Ontario’s poorest worse off now – book
Ontario’s poorest worse off now – book
Despite a recent budget promising anti-poverty measures, Ontario’s poorest citizens remain worse off now than when the McGuinty Government was elected in 2003. Nearly half a million Ontario children are growing up poor. Meanwhile hunger is widespread, with food banks serving 330,000 Ontarians each month. Many are working people whose low wages trap them in poverty.
These are a few key findings from Lives Still in the Balance, published by Ontario’s major faith communities through the Interfaith Social Assistance Reform Coalition (ISARC). Updating a book first published in 2004, Lives Still in the Balance shows that the promise of significant improvement for people living in poverty sadly remains just that – a promise.
The book was launched on April 18 at Queen’s Park.
“We’re thankful for the small steps the provincial government has taken to improve life for the poor,” says Susan Eagle. “Former social assistance recipients can now receive drug benefits for six months after taking a job, and some improvements to humanize the social assistance system have been made. Yet compared to the severe hardships that people in poverty endure every day, these are only baby steps. We need a comprehensive anti-poverty strategy, and the government hasn’t developed one.”
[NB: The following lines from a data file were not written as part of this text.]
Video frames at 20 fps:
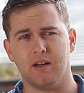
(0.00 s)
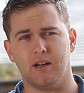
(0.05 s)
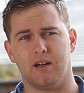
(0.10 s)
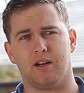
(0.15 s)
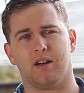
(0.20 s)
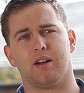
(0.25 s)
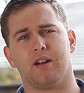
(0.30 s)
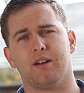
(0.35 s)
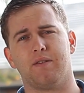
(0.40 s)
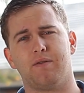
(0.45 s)

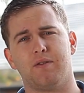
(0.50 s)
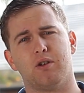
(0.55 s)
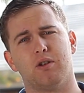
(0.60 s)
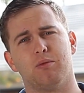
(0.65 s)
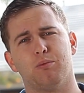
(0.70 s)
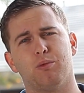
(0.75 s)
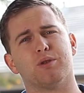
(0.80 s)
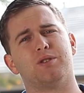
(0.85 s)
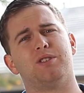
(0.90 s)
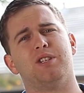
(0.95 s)
If you're
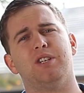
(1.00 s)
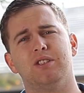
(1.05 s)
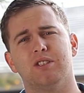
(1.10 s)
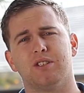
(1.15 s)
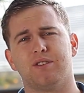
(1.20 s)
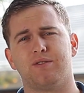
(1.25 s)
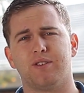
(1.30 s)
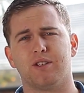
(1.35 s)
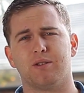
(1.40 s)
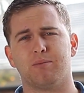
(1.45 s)
a more
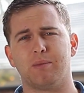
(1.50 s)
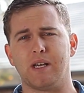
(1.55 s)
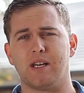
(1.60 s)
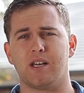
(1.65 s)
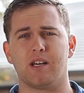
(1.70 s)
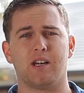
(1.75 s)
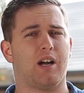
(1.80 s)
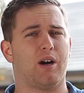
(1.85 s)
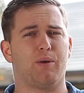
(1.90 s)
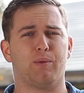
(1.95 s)
seasoned
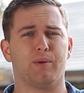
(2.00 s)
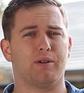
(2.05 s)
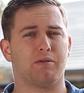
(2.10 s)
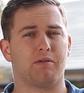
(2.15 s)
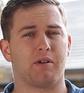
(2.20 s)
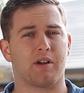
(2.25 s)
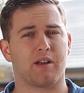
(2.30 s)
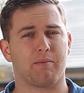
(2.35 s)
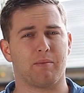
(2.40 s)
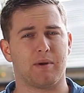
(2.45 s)
filmmaker, I
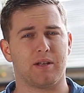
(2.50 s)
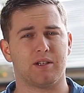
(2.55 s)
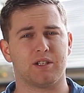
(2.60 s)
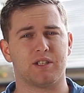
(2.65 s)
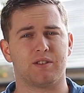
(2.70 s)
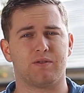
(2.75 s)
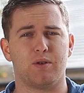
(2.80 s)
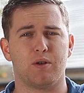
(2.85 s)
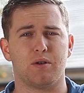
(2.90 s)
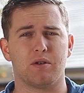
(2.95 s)
wouldn't recommend
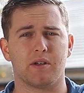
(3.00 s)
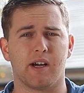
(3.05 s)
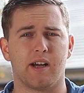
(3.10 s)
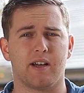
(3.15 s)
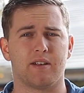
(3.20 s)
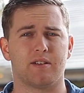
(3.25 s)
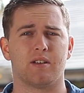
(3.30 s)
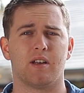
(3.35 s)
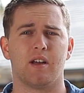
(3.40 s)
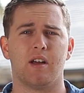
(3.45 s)
this for you
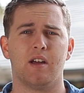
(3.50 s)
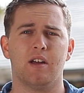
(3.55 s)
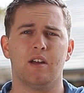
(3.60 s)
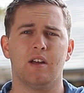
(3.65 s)
guys.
The facts, outlined in Lives Still in the Balance, are disturbing. Combining up-to-date analysis from leading anti-poverty advocates and academic analysts with first-hand accounts from low-income people, the book sketches a colossal social deficit of poverty, hunger and homelessness. People on social assistance have plunged far below the poverty line, and have only received income increases of 7% since 2003 (including a 2% hike this November). The new Ontario Child Benefit will still not provide parents on social assistance with as much income as they would have received if the government had simply stopped its clawback of the National Child Benefit Supplement. The announced minimum wage increase to $10.25 is a welcome move – but why is the government taking three years to implement it, when the working poor need help now?
“The government’s housing record is equally disappointing,” says ISARC secretary, the Rev. Brice Balmer of Kitchener. “The government is nowhere near to achieving its 2003 promise of 20,000 affordable housing units, and its March budget only offered to finally spend $392 million of federal housing funding offered in 2005. Meanwhile 122,000 Ontario households are waiting years for affordable housing, and 750,000 Ontarians live in a household paying at least half of its income in rent. It’s an appalling situation that should shame us all.”
“We chose the book’s title because people’s lives are at stake,” says editor Murray MacAdam, the bookeditor.. “Why does our wealthy province tolerate allowing one citizen in six to live in poverty? Where are our values? Will the government, and the opposition parties, develop and promote a credible anti-poverty agenda?”